Namun demikian, ketersediaan dana bukanlah segalanya. “Anda harus memiliki seseorang yang dapat mengerti bagaimana cara menggunakan dana ini secara produktif di desa. Dana ini harus dapat dimobilisasi dan diikutsertakan, sehingga dibutuhkan seorang pejuang yang mengerti akan hal ini,” ujarnya.

Para pejuang yang dalam bahasa ibunya disebut sebagai “champions” ini sangat penting untuk bermacam kisah sukses, walaupun menemukan pejuang tersebut juga sangat sulit.

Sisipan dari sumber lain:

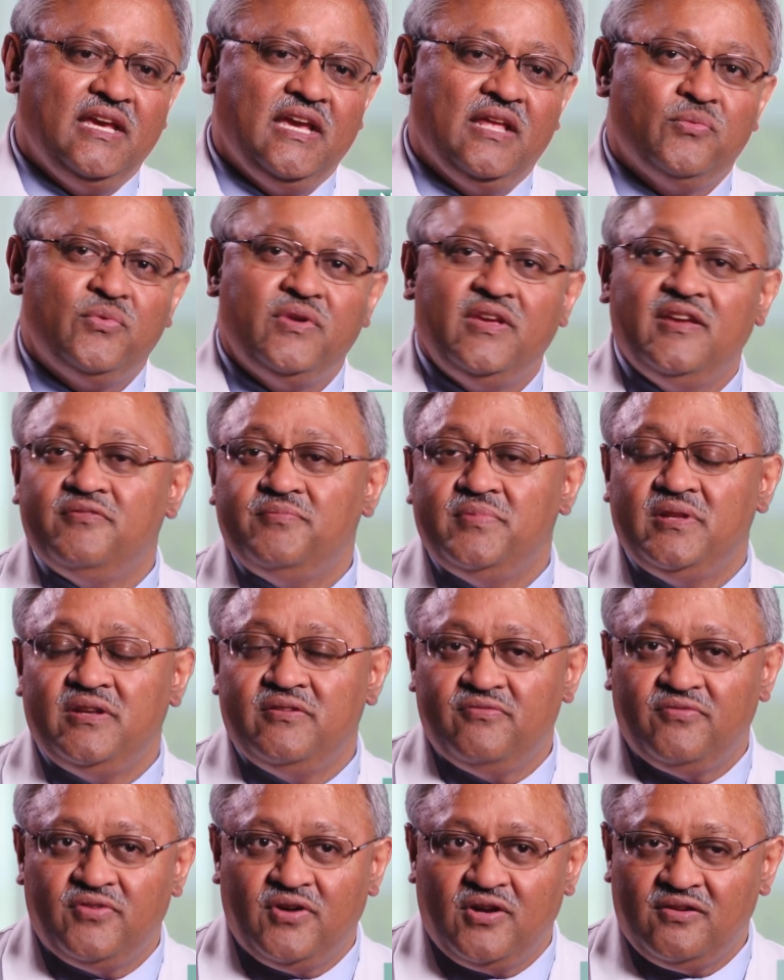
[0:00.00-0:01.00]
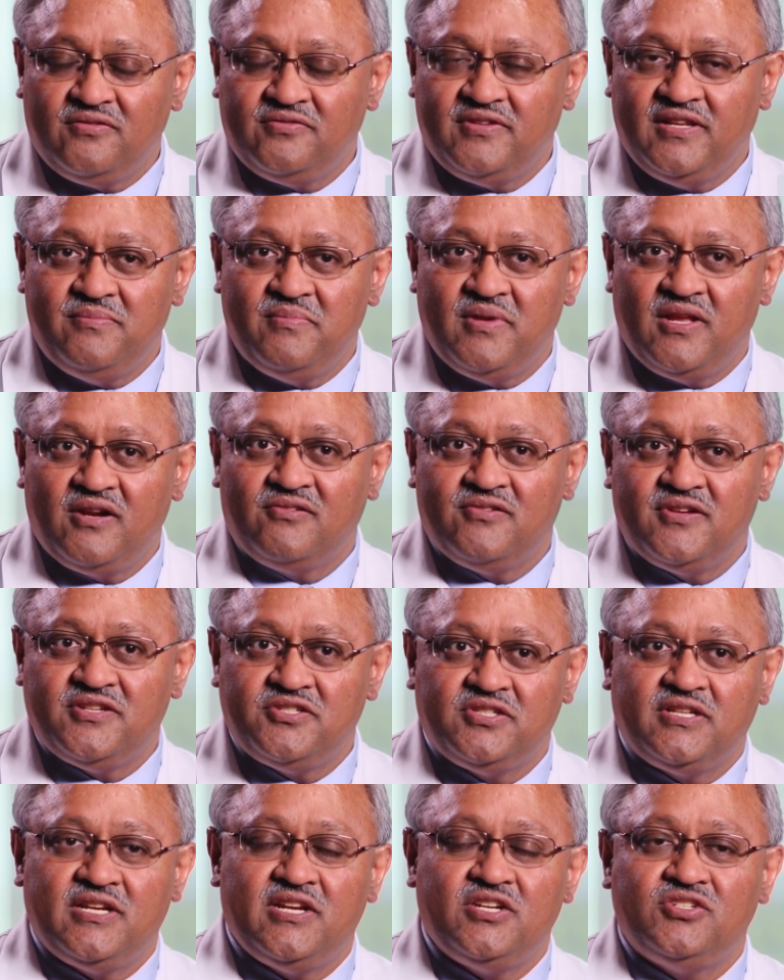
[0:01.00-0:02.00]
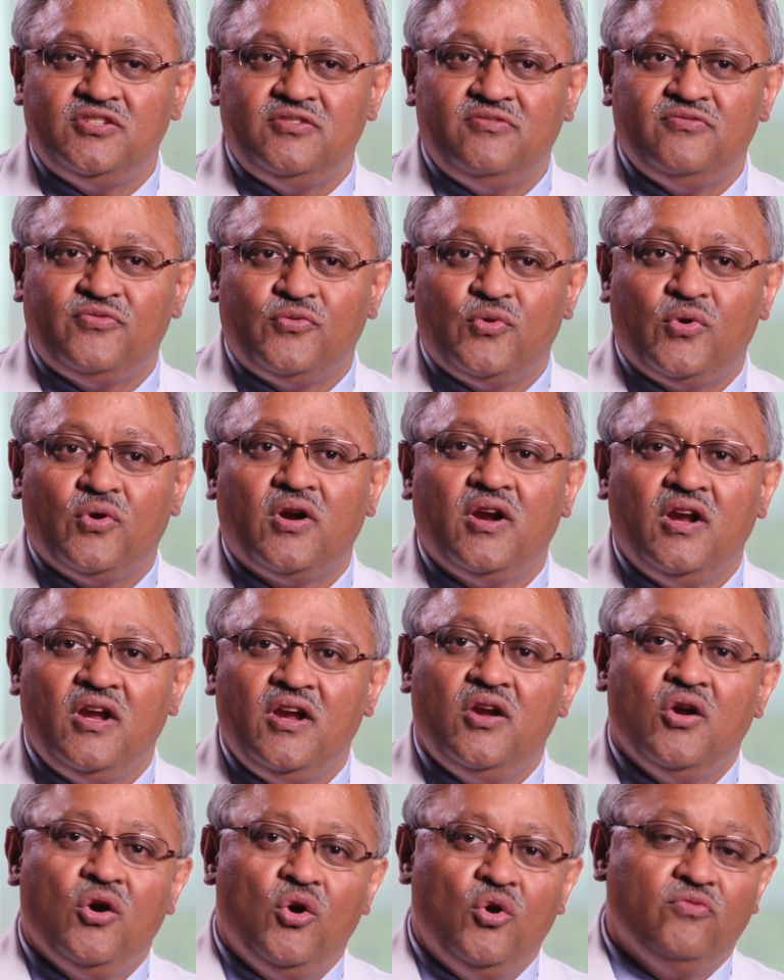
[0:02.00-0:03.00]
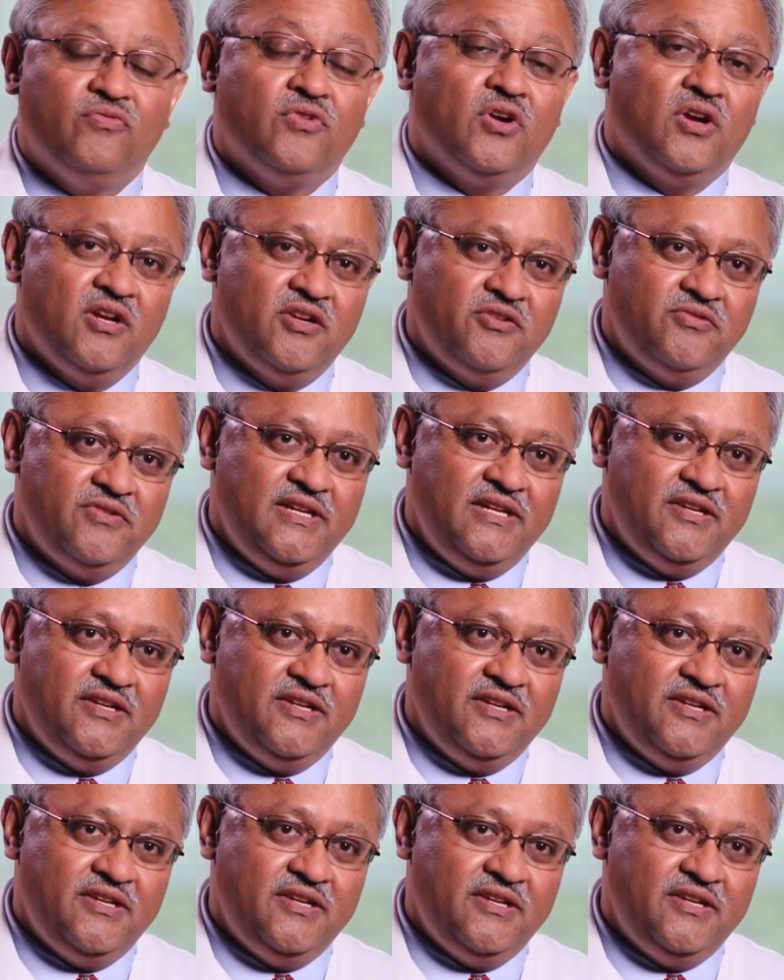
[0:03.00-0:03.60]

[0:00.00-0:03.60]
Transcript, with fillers: and we have been involved in medical education for over 100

“Saya kira perbedaan antara sebuah keberhasilan dan kegagalan bergantung kepada pejuangnya dan bagaimana dedikasinya dalam menjamin keberlangsungan usahanya, termasuk bila terjadi apa-apa, siapa yang harus meneruskan pekerjaannya,” katanya.

Para pejuang ini juga diperlukan dalam mendorong perbankan untuk mau berkecimpung dalam transaksi yang lebih kecil. Walaupun teknologi akan sangat membantu memudahkan perbankan dalam menangani kluster pekebun, pejuang masih diperlukan untuk memimpin bank dalam memasuki skala transaksi yang lebih kecil ini. Agnes mengatakan, melalui pemahaman bagaiman bisnis berjalan di Indonesia, ia yakin bahwa ketika sudah ada cerita keberhasilan dalam bidang pendanaan pekebun, pasti bank-bank lainnya akan mengekor dengan cepat.

Dana desa juga dapat digunakan untuk menangani masalah lain dalam mata rantai pasok kelapa sawit, yaitu mengambil alih peran para perantara yang sekarang ini banyak menjembatani antara pekebun dan pabrik kelapa sawit, serta mengeruk keuntungan besar dari biaya tinggi yang mereka kenakan untuk pelayanan mereka tersebut.

Para perantara ini sangat populer di sektor kelapa sawit karena pabrik biasanya membutuhkan beberapa hari sampai beberapa minggu untuk membayar tandan buah segar yang mereka beli dari pekebun. Sementara, banyak para perantara yang memarkir truk mereka di depan gerbang pabrik sambil menawarkan uang tunai bagi pembelian, walaupun harga yang ditawarkan sangat rendah. Petani yang biasanya selalu butuh uang, biasanya akan memilih untuk menggunakan jasa mereka.

Tidak hanya membeli TBS, para perantara bahkan juga menawarkan bibit, pupuk dan keperluan kebun lainnya, walaupun dengan harga tinggi. Menurut Agnes, sebagian dana desa seharusnya dapat digunakan untuk menggantikan peran para perantara ini. Atau, jika industri sawit ingin mempertahankan para perantara, mereka dapat dirangkul agar bergabung ke dalam sistim dan membantu para pekebun, bukan justru malah membebani mereka.

“Dengan cara apapun, perlu untuk memecahkan mata rantai ini dan untuk itu diperlukan insentif bagi para perantara untuk mau menjadi bagian dari sistim. Dengan kata lain, anda harus dapat meyakinkan mereka bahwa akan dapat bagian yang lebih besar lagi dari biasanya,” kata Agnes. “Pasti ada acara untuk memberikan mereka bagian atau insentif sehingga mereka dapat memperoleh penghasilan yang lebih besar daripada cara mereka yang biasa,” tambahnya.

Menarik para pekebun kelapa sawit ke dalam keberlanjutan menjadi penting bila Indonesia menginginkan untuk mencapai sebuah industri kelapa sawit yang berkelanjutan di Indonesia.

“Saya pikir di Indonesia, angka-angka menunjukkan bahwa pemain-pemain besar, para konglomerat, telah berhenti melakukan deforestasi. Karena itu fokus seharusnya sekarang diarahkan kepada petani kecil, para pekebun, yang sekarang menyumbangkan sekitar 40 persen dari produksi kelapa sawit di negeri ini,” Agnes mengatakan.